(Publié sur Le Cercle en 2015).
On parle de plus en plus de cyberwar, ou guerre numérique. Mais en fait, la cybersécurité est un danger tout relatif. C’est une guerre qui ne fait aucune victime. Certes, on commence à voir la menace s’étendre lentement vers la prise de contrôle de plateformes industrielles, ce qui pourrait alors causer de réels dangers. Mais cela ne correspond pas à ce jour à la réalité ni surtout à tous ces incidents qui font les gros titres. Et puis, si la menace est telle, pourquoi ne changer les systèmes ?
La cybersécurité n’est pas plus un champ de bataille, pour la simple raison que la mort n’est pas – heureusement – au rendez-vous. Mais elle n’est même pas la tourmente qu’on entend dire. Elle n’est juste qu’une nuisance. Une nuisance fort gênante, certes, mais une simple nuisance quand même. Mes collègues responsables sécurité ou consultants détesteront lire ceci, mais la réalité demeure.
Pour s’en convaincre, considérons les dégâts causés par les pirates informatiques. Que peut-il arriver ? Pour TV5, c’est l’image de marque qui a été touchée – la perte de revenus de publicité pendant le noir est négligeable à côté. Pour un industriel qui se fait copier ses plans, c’est son avance technologique qui fond – mais il s’agit d’un risque de relatif long terme, rien d’immédiat. Certes il y a de rares systèmes mis à sac qui nécessitent un arrêt souvent mineur de production.

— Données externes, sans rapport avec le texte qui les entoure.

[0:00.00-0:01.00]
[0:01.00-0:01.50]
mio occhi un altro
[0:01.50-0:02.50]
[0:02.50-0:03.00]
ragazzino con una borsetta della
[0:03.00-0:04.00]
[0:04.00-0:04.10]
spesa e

On mettra de côté tout ce qui est d’origine juridique ou réglementaire, il s’agit d’amendes totalement arbitraires et sans fondement. Ainsi, Orange qui s’est fait pincer par la CNIL n’a causé aucun dommage à ses clients – aucune entreprise ne prendrait ce risque. On oublie trop souvent que la question dite de la privacy, celle de la protection des données personnelles, ne se pose pas dans les termes que la CNIL nous impose : la menace ne vient pas des entreprises, elle vient de l’état.
Notez que je ne parle nulle part de vol. Tout d’abord, le vol en informatique est rare, la copie est la règle. Mais surtout, le vol en matière de données n’a guère de sens (*). Une fois dans ma tête, aucune information ne peut m’être volée. Un industriel ne se fait pas voler ses plans – pour rester discrets, les pirates évitent de les détruire. Les pirates mettent donc la main sur des copies, ce qui signifie que les industriels ne perdent rien, sauf un avantage temporel sur un concurrent éventuel.

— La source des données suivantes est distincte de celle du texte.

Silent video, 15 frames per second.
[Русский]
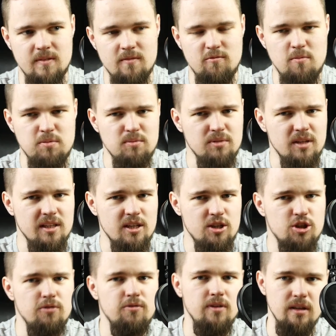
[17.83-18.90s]
В общем-то, это
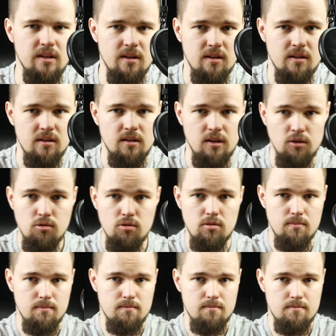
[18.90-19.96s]
очевидно.
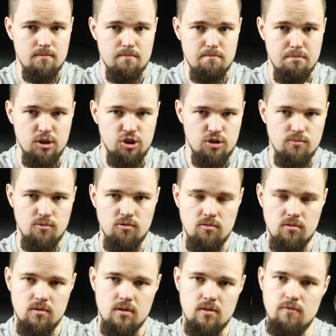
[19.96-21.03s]
Но почему?
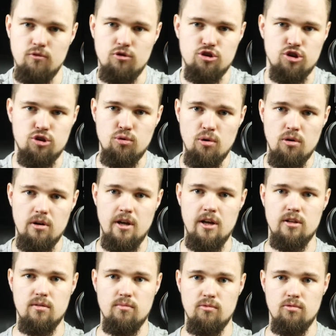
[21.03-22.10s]
Вот что
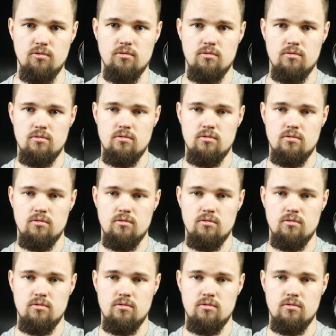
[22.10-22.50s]
этому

Même croissante, la cybersécurité n’est pas absolument gravissime en soi. Du moins pas au point de justifier les gesticulations étatistes qu’on constate…
(*) Depuis que ce texte fut publié, la menace des ransomwares a vu le jour, qui vient sinon dérober du moins bloquer l’accès à certaines données, ce qui se rapproche du vol dans l’effet. Probablement que les malveillants vont trouver d’autres types de nuisances encore. Il demeure, il faut garder raison et lucidité, on ne peut parler de guerre et rien dans ces nuisances ne justifie l’interventionnisme. Au contraire, croire que la cybersécurité peut résulter de textes ou lois, c’est ne pas en avoir compris la nature « piratesque », qui fait que les failles exploitées auront – comme en finances – leur origine de failles conceptuelles se trouvant en marge des textes.